Forty University of Georgia faculty members stopped in Senoia for a tour Wednesday morning to see how the movie industry has impacted Coweta, and some of the professors will be able to use their new knowledge in the classroom.
The tour, hosted by the UGA Public Service and Outreach, started on Monday and will take the faculty through 14 cities and 43 counties by Friday.
“This tour is an ideal way for our faculty members who are new to the university, and many to Georgia, to learn about the diversity of the state's culture, history, geography and economic drivers,” said Laura Meadows, interim vice president for UGA Public Service and Outreach. “They see firsthand how this university partners with governments, businesses and communities to boost economic vitality across the state. We hope they discover opportunities to use their own academic expertise to further the mission of the land-grant and sea-grant institution.”

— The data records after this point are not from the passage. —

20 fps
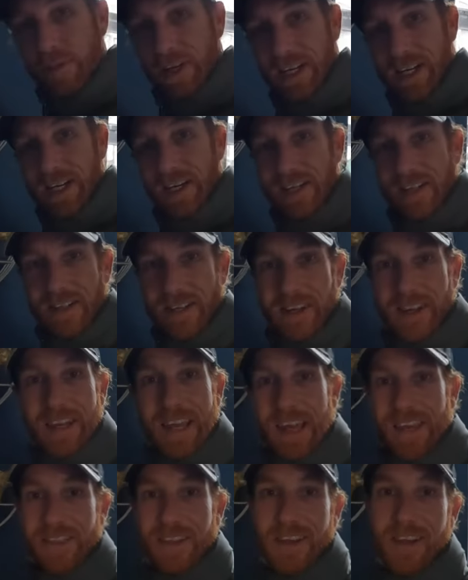the keys,
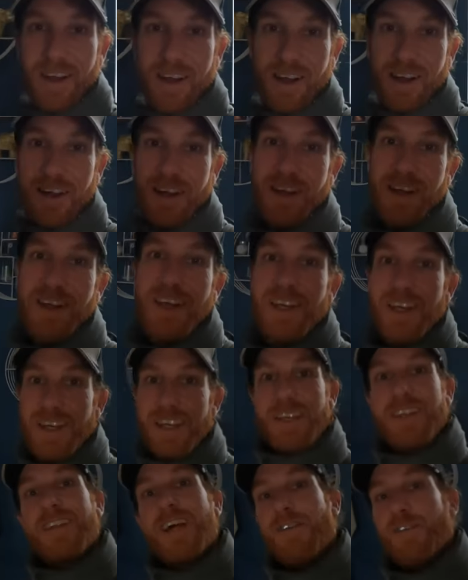get in the car,
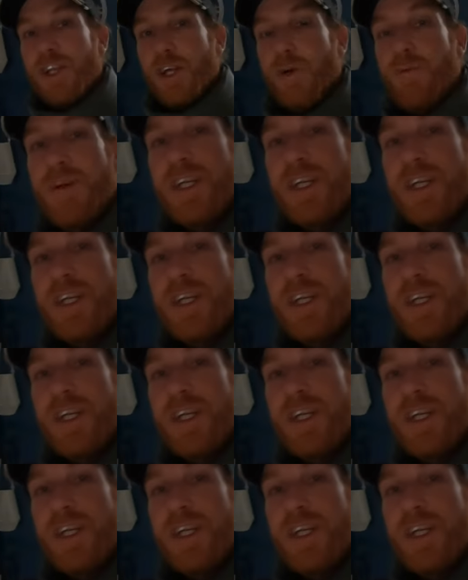have a little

Coweta legislative delegation members – Sen. Matt Brass, Rep. Lynn Smith, Rep. Josh Bonner, and Rep. Bob Trammell – were present to welcome the new faculty.
Lee Thomas, deputy commissioner at the Georgia Department of Economic Development and division director of the Georgia Film, Music & Digital Entertainment Office, gave the faculty a brief history of the film industry in Georgia and Coweta.
“Legislators received a wake-up call when Louisiana became more aggressive regarding tax and film incentives, and the movie ‘Ray’ was filmed in Louisiana instead of Georgia because of the incentives,” she said.
“Ray” is based on the life of Georgia native singer, songwriter and musician Ray Charles Robinson.
Thomas said because of the booming film industry in Georgia, the Georgia Film Academy was created.
Classes are offered through the University System of Georgia and Technical College System of Georgia partners, and will provide students with extensive hands-on experience. Students will have an opportunity to network, build resumes and learn to market themselves in order to become integrated into the film industry as entry-level workers, according to www.georgiafilmacademy.org
Three of the new faculty members on the tour, Booker T. Mattison, Taylor C. Miller and Anne Gilbert, will be teaching in the entertainment and media studies in UGA’s Grady College of Journalism and Mass Communication.
All three agreed that the growing film industry in Georgia demands more educational outlets for producers, directors and filmmakers.
Mattison is an assistant professor in the department. He is a filmmaker and author who wrote and directed the film adaptation of Zora Neale Hurston’s short story, “The Gilded Six Bits,” which aired on Showtime. His novel, “Snitch,” received a starred review in Publishers Weekly.
“I’m looking forward to developing the next generation of producers and directors,” he said.
Miller said that students in Georgia will have a chance to work in the film industry directly after graduation or even while in school because of the growing demand.
Scott Tigchelaar, former president of Riverwood Studios, gave the faculty a bus tour of famous film locations in Senoia and explained the growth of the city because of the film industry.
AMC, the cable channel that produces “The Walking Dead,” recently purchased the Senoia studio where the show is filmed.
Tigchelaar said Main Street Senoia has grown from five businesses to 50, and that tourists from as far as Australia come to visit the filming grounds of “The Walking Dead.”
At the end of the tour, the faculty was entertained with a skit from the Georgia Tour Company in Senoia, which offers tours of the city alongside the locally inspired gifts based on film activity in Georgia, according to its website.
Gov. Nathan Deal recently announced that Georgia-lensed feature film and television productions generated an economic impact of $9.5 billion during fiscal year 2017. The 320 feature film and television productions shot in Georgia represent $2.7 billion in direct spending in the state.
Thomas said there are currently 31 television series and 18 feature films being filmed in Georgia.